§ **Given data**
════
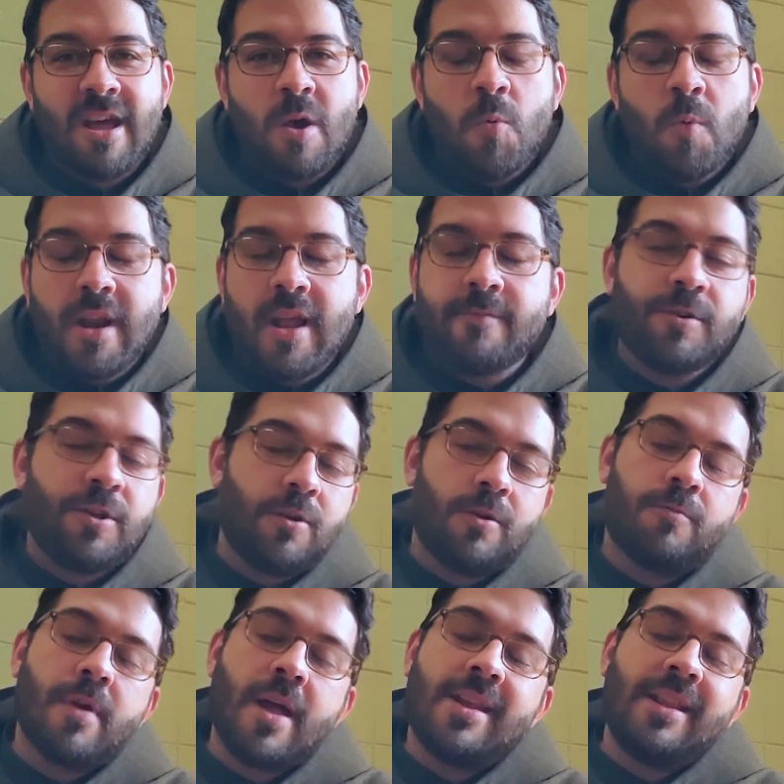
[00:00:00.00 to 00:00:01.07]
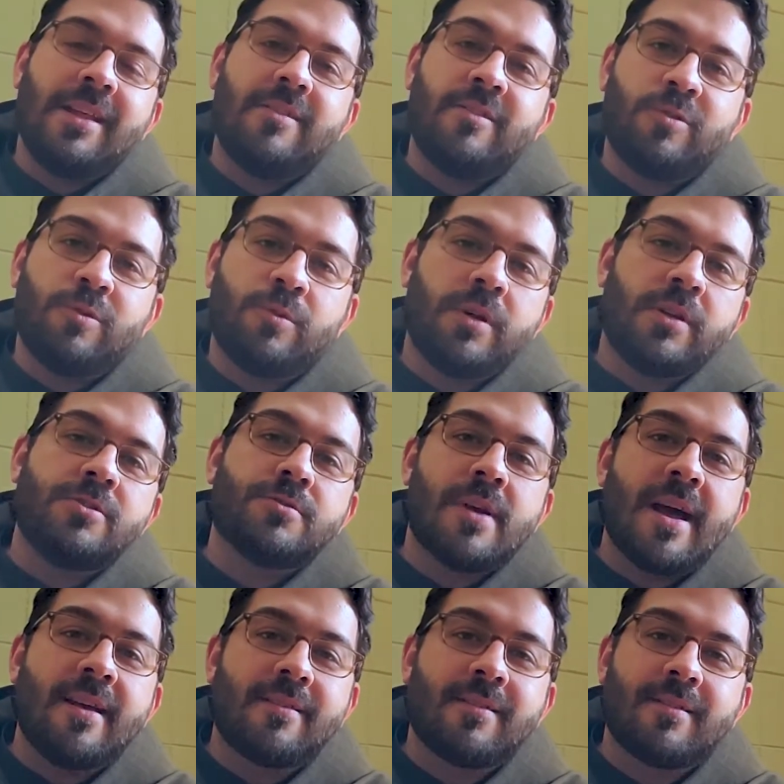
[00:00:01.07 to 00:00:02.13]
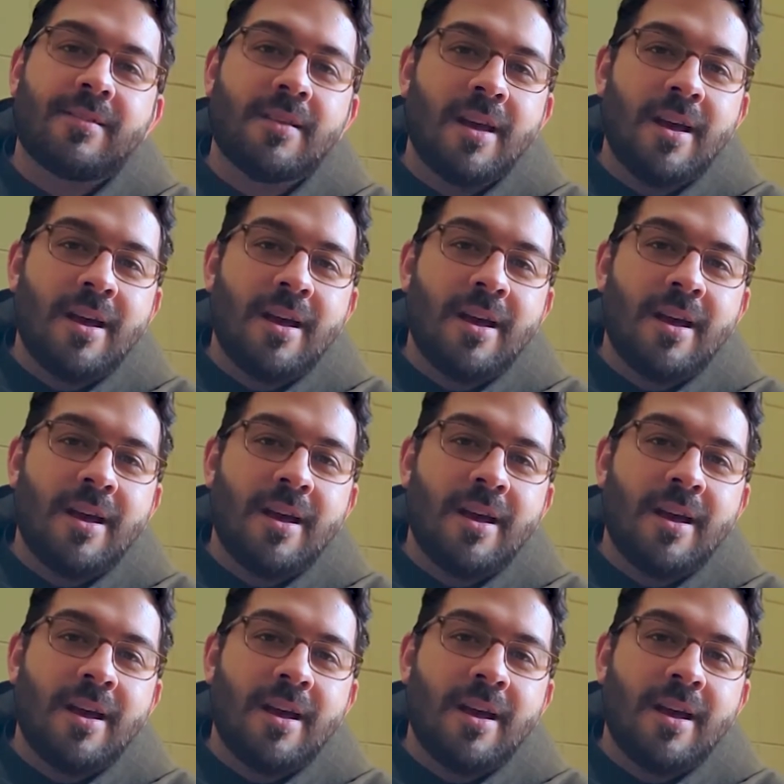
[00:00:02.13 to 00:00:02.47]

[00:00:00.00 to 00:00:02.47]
whenever you're ready to address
════
Please print each entry exactly as it stands, without the pictures.

[00:00:00.00 to 00:00:01.07]
[00:00:01.07 to 00:00:02.13]
[00:00:02.13 to 00:00:02.47]

[00:00:00.00 to 00:00:02.47]
whenever you're ready to address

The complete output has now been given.